◆ WORK INSTRUCTION:
Set down exactly, from the records below, the line with "(241.03 s to 242.03 s)" through the line with "[00:00:03.20 to 00:00:04.00]", and nothing else.

---- EXERCISE INPUT

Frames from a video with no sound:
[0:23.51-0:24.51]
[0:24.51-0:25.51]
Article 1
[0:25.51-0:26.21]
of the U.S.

--------
---- EXERCISE INPUT

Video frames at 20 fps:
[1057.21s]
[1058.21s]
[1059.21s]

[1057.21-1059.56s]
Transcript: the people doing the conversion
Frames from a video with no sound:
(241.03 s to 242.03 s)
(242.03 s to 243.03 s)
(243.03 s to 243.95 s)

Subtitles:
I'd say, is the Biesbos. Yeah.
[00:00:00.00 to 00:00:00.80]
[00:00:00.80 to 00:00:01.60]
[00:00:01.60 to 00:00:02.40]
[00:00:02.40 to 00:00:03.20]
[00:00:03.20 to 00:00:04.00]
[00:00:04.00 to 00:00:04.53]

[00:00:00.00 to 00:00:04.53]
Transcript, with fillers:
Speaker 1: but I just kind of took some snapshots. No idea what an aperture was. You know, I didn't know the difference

--------

◆ RESULT OF THIS EXERCISE:
(241.03 s to 242.03 s)
(242.03 s to 243.03 s)
(243.03 s to 243.95 s)

Subtitles:
I'd say, is the Biesbos. Yeah.
[00:00:00.00 to 00:00:00.80]
[00:00:00.80 to 00:00:01.60]
[00:00:01.60 to 00:00:02.40]
[00:00:02.40 to 00:00:03.20]
[00:00:03.20 to 00:00:04.00]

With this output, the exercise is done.